= Mary Noe =

American educator, author and lecturer

Mary Noe (Mary Noé) is an American educator, author and lecturer. She holds the rank of Professor, Collins College of Professional Studies St. John's University. She served as Associate Academic Dean, Collins College of Professional Studies for academic year 2015-16. Noe is the recipient of an Outstanding Faculty Achievement Award (University 2016).

In 2025, Kent State University Press published her true crime historical work The Man Who Shot J.P. Morgan: A Life of Arsenic, Anarchy, and Intrigue .
 It recounts the story of an early 20th century Harvard instructor who poisons his wife covering up the murder with her childbirth and Christian Science beliefs. He disappears and reinvents himself with a new identity and new wife and returns to academic life at other institutions. In his new iteration, he is an advocate for American Neutrality in the First World War. He bombs the U.S. Senate Reception Room and shoots financier J.P. Morgan Jr., who that morning was having breakfast with the British Ambassador, Sir Cecil Spring Rice at Morgan's mansion on the Gold Coast of Long Island.

==Biography==
Noe is a graduate of Brooklyn College magna cum laude and received her Juris Doctor degree from St. John's University School of Law. She has been admitted to practice law in New York since 1989.

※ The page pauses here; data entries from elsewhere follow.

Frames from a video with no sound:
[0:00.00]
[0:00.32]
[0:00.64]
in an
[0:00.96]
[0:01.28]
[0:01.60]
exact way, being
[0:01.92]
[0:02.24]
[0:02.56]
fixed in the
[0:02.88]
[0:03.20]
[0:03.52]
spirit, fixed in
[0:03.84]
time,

Judicial Notice, the journal of the Historical Society of New York Courts, published her article Murder at Madison Square Garden: A Dream Team's Insane Game of Judicial Cat and Mouse, concerning the legal proceedings surrounding the prosecution of Harry Kendall Thaw for the murder of Sanford White.

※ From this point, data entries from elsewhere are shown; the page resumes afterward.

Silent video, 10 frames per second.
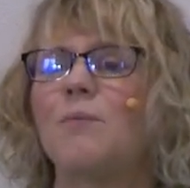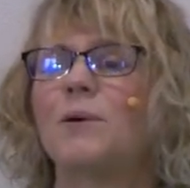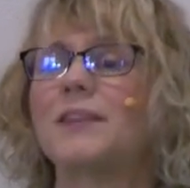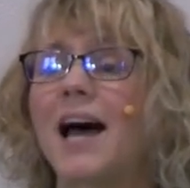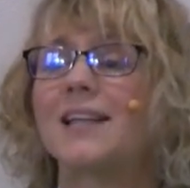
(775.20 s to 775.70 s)

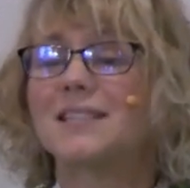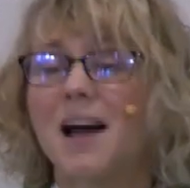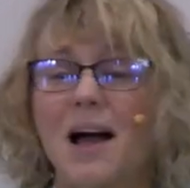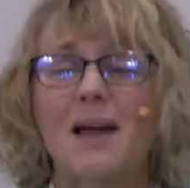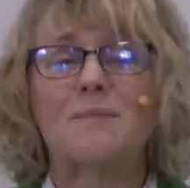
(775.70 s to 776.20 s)
But that
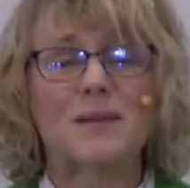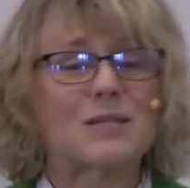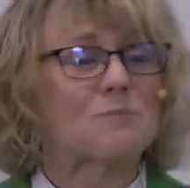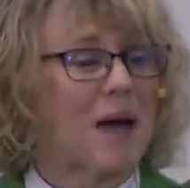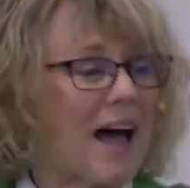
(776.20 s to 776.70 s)
time
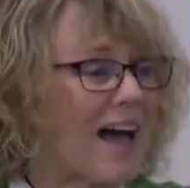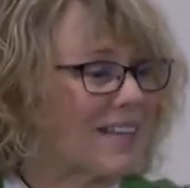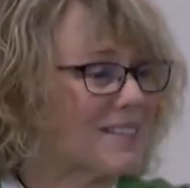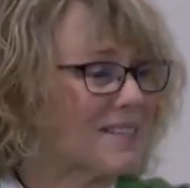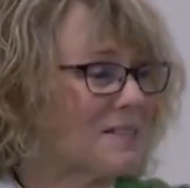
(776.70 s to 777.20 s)
is
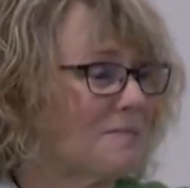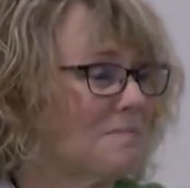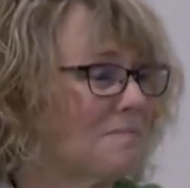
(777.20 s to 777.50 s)
past,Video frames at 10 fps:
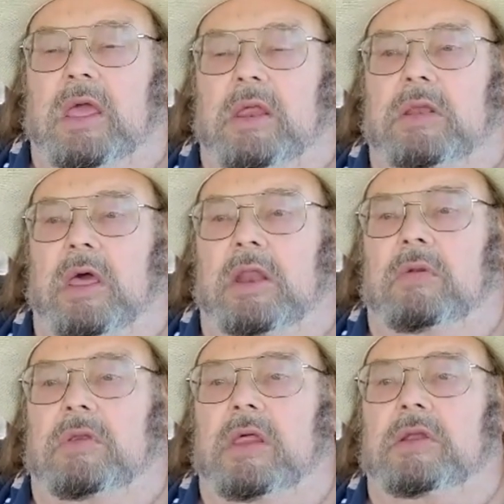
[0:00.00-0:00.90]
It's not.
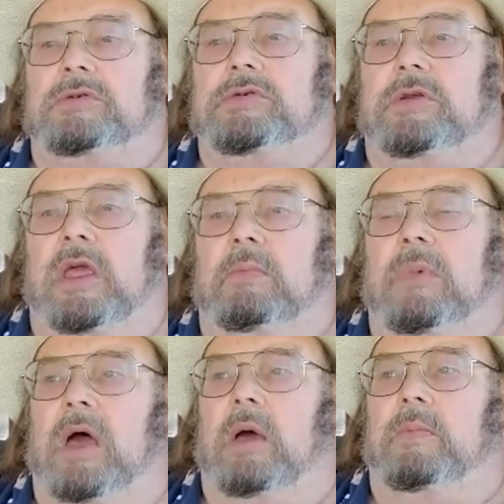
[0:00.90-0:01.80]
Don't say that you can't
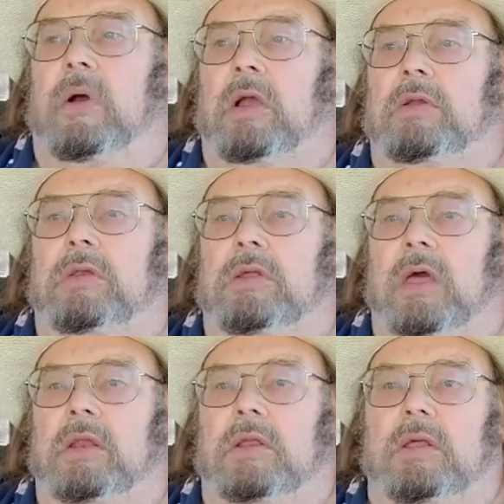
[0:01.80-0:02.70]
buy a park
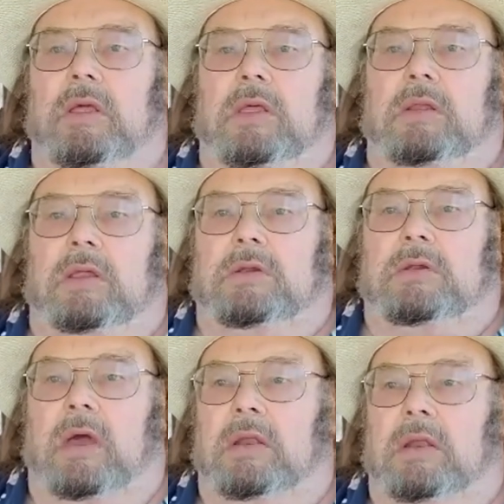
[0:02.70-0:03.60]
that's
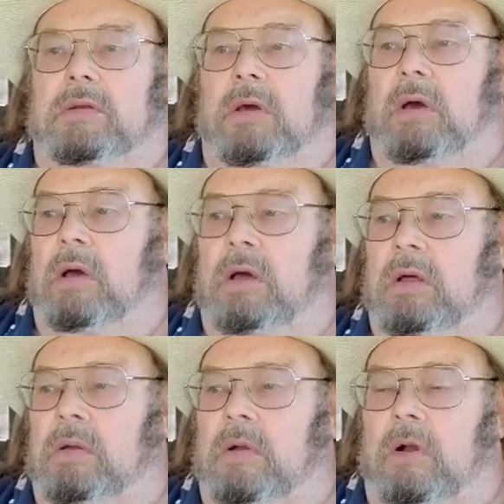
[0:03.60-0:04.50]
got
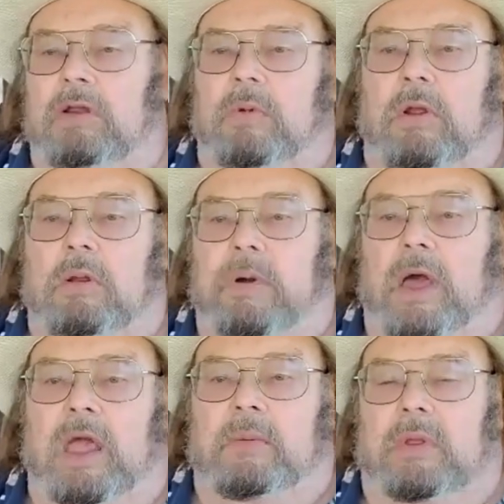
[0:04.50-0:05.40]
Orangeburg
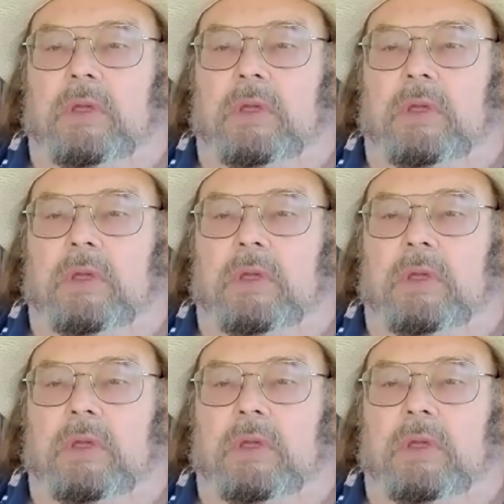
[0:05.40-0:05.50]
pipe.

Noe has written on the subject of legal liability arising out of both data breaches and social media postings. She authored Sticks and Stones Will Break My Bones but Whether Words Harm will Be Decided by a Judge published in the January 2016 issue of the New York State Bar Association Journal (Vol. 88, No. 1). Her article "Facebook: The New Employment Battleground" was the cover-story in the June 2014 issue of the New York State Bar Association Journal (Vol. 86, No.5). She also authored the cover-story "Data Breaches" in the Summer 2012 issue of the NY Litigator, a journal of the Commercial & Federal Litigation Section of the New York State Bar Association (Vol.17, No. 1).

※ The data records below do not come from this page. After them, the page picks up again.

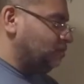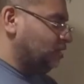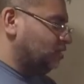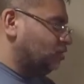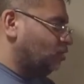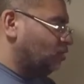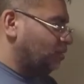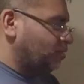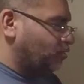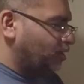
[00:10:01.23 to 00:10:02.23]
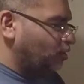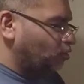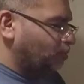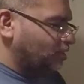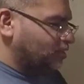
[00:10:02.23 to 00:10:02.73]
So let me go ahead and
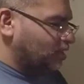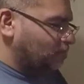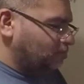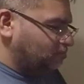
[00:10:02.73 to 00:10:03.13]
open this up.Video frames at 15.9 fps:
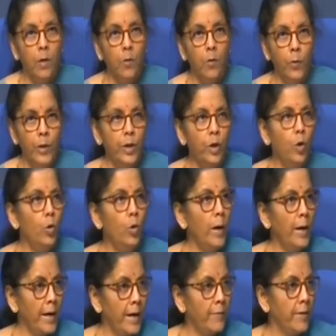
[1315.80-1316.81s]
We know,
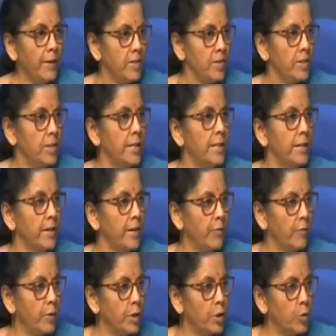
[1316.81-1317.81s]
and I yesterday
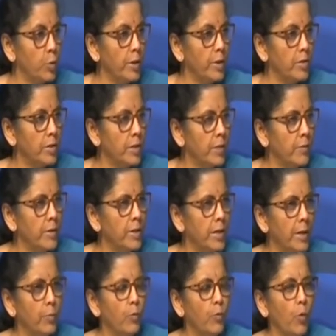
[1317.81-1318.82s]
referred to it, even
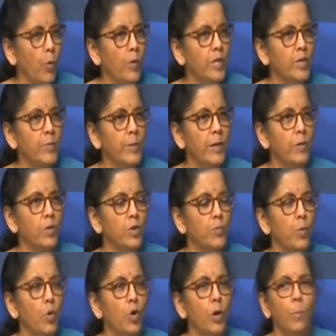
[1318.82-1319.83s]
day before we
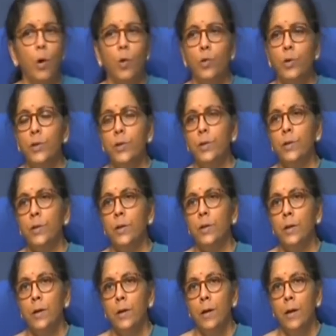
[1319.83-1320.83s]
spoke about it,
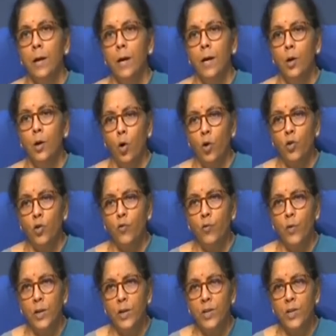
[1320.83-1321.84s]
a lot of
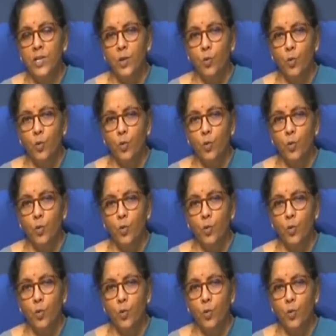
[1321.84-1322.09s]
workers are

Noe has created and edited an undergraduate journal at St. John's,The Legal Apprentice as a showcase for quality student writing. Articles are principally on topics that intersect with the law. The inaugural issue featured welcoming remarks from Chief Judge Loretta A. Preska, U.S. District Court, Southern District of New York.

Noe served for twelve years as an Impartial Hearing Officer in cases brought by parents seeking tuition reimbursement or other funding for students with disabilities under a federal law known as Individuals with Disabilities Education Act or IDEA. Noe, together with co-authors Mary McCaffrey, M.S, and Robert Meager, PsyD published IEP Workshop Building Teacher-Parent Partnerships (Attainment Co. 2011) which is believed to be the first work in this area accompanied by a DVD displaying a simulated meeting between parents and school officials. She frequently writes and lectures on the subject of special education law. IDEA requires public schools in the U.S. to develop an IEP or Individualized Education Program for each student with a statutorily defined disability.

Noe also has served as an administrative law judge for the New York State Office of Professional Medical Conduct, the body with jurisdiction over disciplinary cases against medical doctors in New York.